People see a finished abstract landscape painting and they can appreciate it, they might even love it. But the gap between the real view and the painted marks feels like a mystery. I understand that. When I first started working this way, I couldn’t have explained the process either.

But there is a process. It’s not random, and it’s not magic. It’s a way of looking and responding that you can learn. So let me try to lay it out.

Start with what you notice, not what you see

When you stand in a landscape, you’re surrounded by information. Grass, sky, stone, shadow, distance, weather. If you try to record all of it, you’ll end up with a photograph in paint, and you already have a camera for that.

The first shift is to stop looking at everything and start noticing what catches your attention. What drew you to this spot? Was it the weight of the hill against the sky? The line of a wall cutting across the land? The way the light falls differently on two sides of a valley?

That’s your subject. Not the landscape. Your response to it.

I always tell people: you’re not painting a place. You’re painting your experience of being in a place. That distinction changes everything.

Sketch to simplify, not to record

This is where sketching comes in, and I don’t mean careful, accurate drawing. I mean quick, rough marks that capture the bones of what you’re responding to.

When I sketch outdoors, I’m looking for the essential structure. What are the big shapes? Where’s the energy? What’s the dominant direction? Horizontal, vertical, diagonal?

A five-minute sketch strips away detail. What’s left is usually the thing that matters. And that’s much closer to a painting than any photograph.

The bridge - from sketch to abstract marks

This is the bit people struggle with most. You’ve got a sketch. You’ve got a feeling about the place. Now what?

Here’s what I do. I look at my sketch and ask: what was the dominant experience? Was it openness? Darkness? Movement? Weight?

Then I start making marks that respond to that quality, not marks that describe the landscape, but marks that carry the same energy. If the landscape felt heavy and still, I might use thick, slow, horizontal marks.

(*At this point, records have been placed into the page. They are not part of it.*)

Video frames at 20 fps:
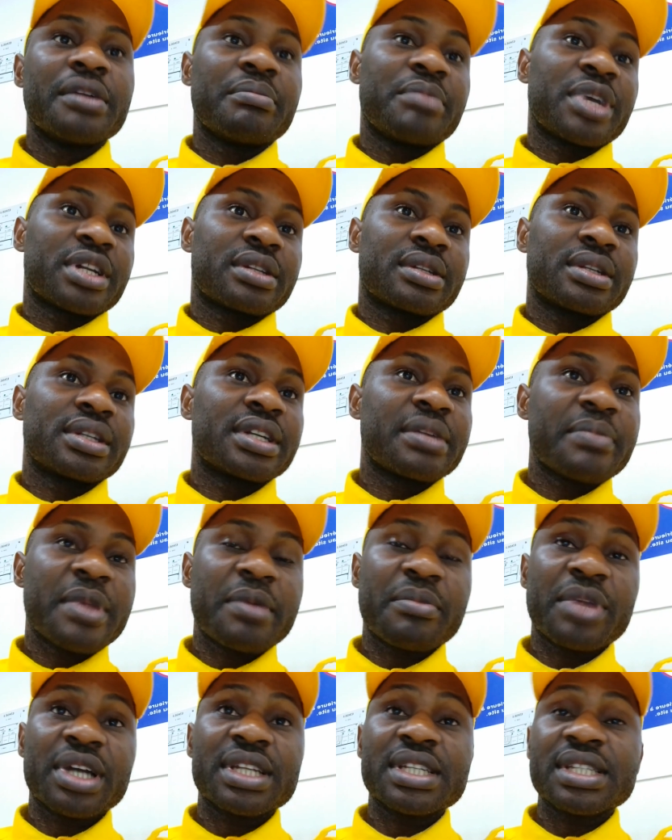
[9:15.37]
But
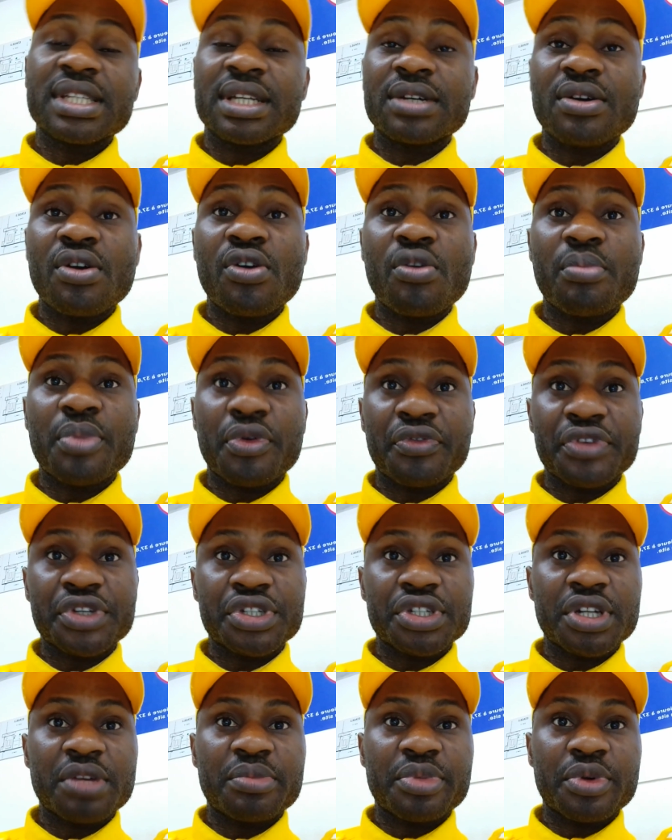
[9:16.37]
remember, these are all
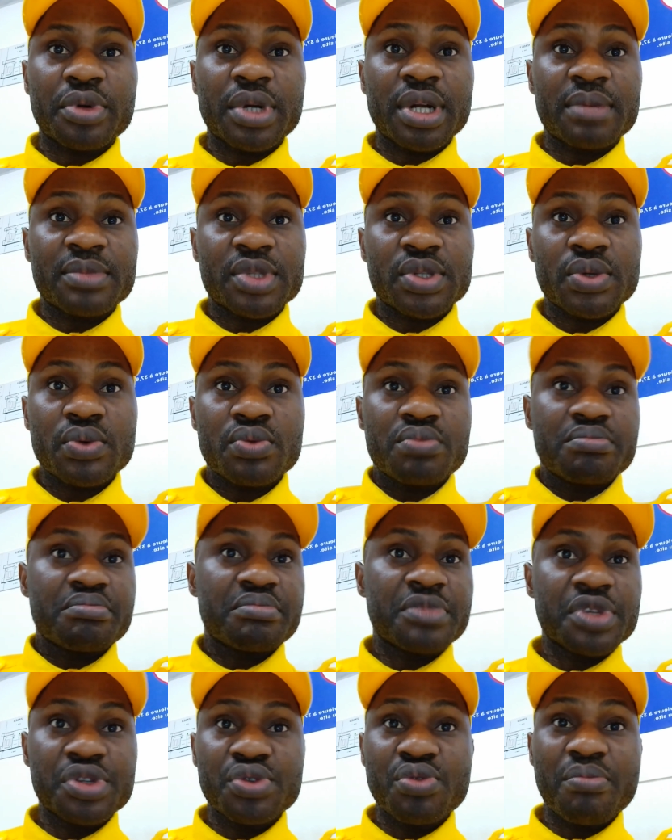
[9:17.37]
professional programs, so
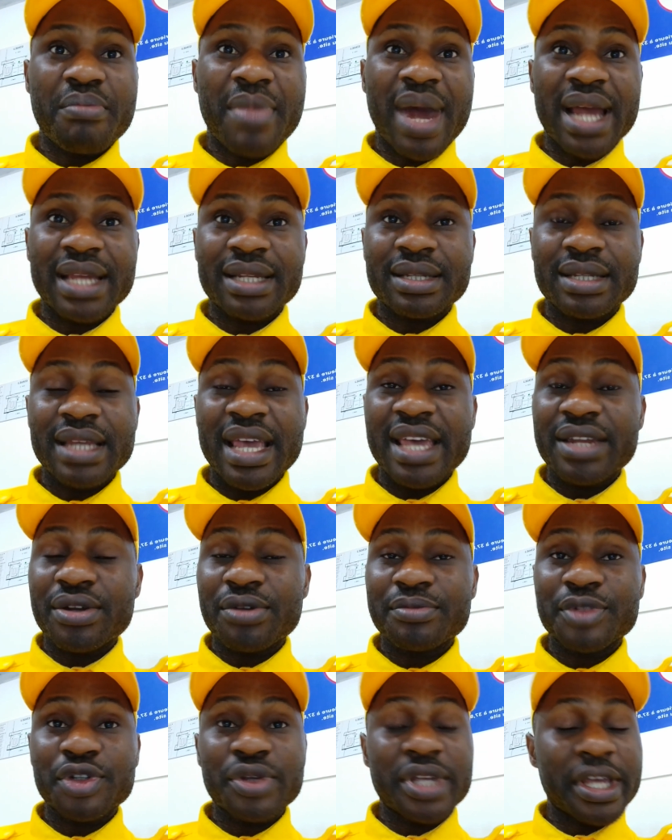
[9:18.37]
you might end
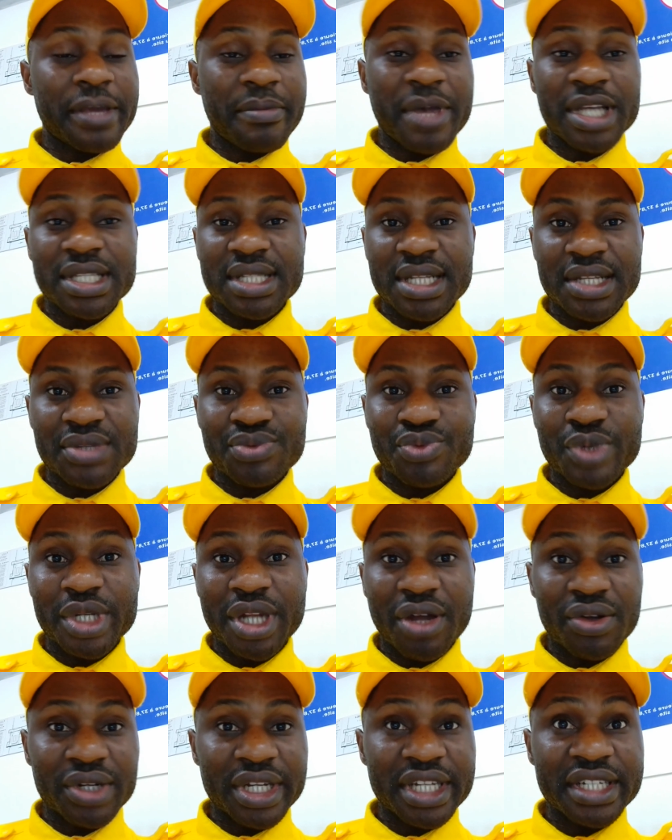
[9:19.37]
up doing a master's
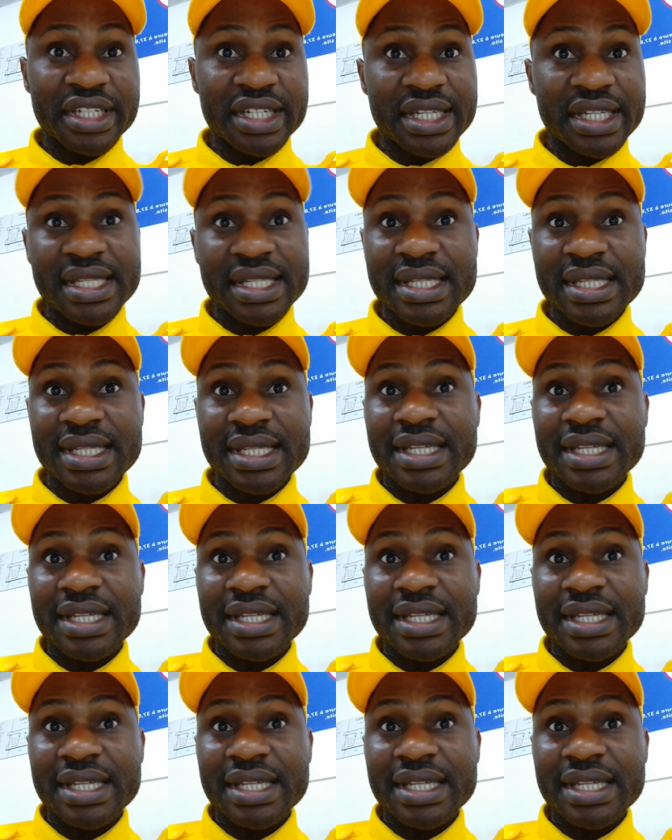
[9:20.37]
without a thesis.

If it felt wild and restless, the marks will be fast, scratchy, layered.

The sketch is a reference point, not a template. I’m not trying to enlarge it or copy it. I’m using it to remind myself what I was responding to, so that the painting carries that same quality.

Let the painting take over

At some point, and this is important, you have to stop thinking about the landscape and start thinking about the painting.

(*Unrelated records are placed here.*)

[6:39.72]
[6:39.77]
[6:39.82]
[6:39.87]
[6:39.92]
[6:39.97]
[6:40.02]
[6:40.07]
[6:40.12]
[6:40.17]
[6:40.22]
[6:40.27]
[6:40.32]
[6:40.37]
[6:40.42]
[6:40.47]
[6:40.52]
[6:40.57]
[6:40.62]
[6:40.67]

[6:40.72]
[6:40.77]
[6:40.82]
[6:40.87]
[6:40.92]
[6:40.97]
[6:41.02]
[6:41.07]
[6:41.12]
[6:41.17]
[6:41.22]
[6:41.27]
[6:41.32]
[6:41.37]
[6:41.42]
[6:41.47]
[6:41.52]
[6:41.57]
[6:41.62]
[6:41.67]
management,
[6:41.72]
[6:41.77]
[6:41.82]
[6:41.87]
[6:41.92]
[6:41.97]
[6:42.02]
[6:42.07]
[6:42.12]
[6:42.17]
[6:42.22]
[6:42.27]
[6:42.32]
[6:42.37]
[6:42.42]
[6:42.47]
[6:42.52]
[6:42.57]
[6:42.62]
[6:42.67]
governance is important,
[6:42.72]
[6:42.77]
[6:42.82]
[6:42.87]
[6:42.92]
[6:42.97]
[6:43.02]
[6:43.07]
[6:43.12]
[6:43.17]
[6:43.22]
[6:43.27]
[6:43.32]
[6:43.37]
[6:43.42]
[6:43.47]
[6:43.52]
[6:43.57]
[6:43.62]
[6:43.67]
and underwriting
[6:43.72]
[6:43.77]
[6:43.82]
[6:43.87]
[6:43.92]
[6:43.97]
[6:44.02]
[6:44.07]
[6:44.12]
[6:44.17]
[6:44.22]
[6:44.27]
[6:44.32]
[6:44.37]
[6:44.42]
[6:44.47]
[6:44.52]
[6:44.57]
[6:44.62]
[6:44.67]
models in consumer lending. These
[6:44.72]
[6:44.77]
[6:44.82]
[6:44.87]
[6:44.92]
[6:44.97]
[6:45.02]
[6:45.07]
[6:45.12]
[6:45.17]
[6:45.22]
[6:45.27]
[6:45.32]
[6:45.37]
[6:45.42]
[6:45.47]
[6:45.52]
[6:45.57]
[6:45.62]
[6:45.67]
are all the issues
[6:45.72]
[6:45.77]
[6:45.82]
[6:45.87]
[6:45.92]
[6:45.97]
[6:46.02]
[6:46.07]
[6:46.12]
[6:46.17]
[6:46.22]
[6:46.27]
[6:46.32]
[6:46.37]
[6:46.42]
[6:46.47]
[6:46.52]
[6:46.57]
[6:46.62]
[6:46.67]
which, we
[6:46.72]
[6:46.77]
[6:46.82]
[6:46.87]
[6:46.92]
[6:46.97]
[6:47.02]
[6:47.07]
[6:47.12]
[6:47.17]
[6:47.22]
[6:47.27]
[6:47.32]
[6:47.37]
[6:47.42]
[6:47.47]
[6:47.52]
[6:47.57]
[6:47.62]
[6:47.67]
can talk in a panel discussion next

A painting has its own logic. Shapes relate to other shapes. Colours push and pull. Marks create rhythm. Once you’ve got the initial energy down, you need to respond to what’s happening on the surface, not what happened in the field.

This is where abstraction really happens. Not in the first marks, but in the editing. I’ll add, scrape back, cover, reveal, adjust, always asking whether the painting has the quality I’m after. Does it feel open enough? Too busy? Does this mark fight against the others or sit with them?

Why this is hard (and why that’s normal)

If you’ve spent years learning to paint representationally, this process feels wrong at first. You feel like you’re abandoning skill. You feel like the results are messy and directionless.

That discomfort is the transition. It’s the gap between what your hand has been trained to do and what you’re now asking it to do. You’re not losing ability, you’re redirecting it.

Most of the painters who come to my courses have been through exactly this. They can paint what they see. They want to paint what they feel. The bridge between those two things is what abstraction actually is.

Where to go from here

If you want to work through this process step by step, the Abstracted Landscape course is built around exactly this, going from observation to interpretation to finished painting. Over 1,000 artists have taken it.

You might also find the Developing Visual Ideas course useful if you want to focus on the sketching and composition side first, it’s a standalone module with 10 videos and over 3 hours of tutorials.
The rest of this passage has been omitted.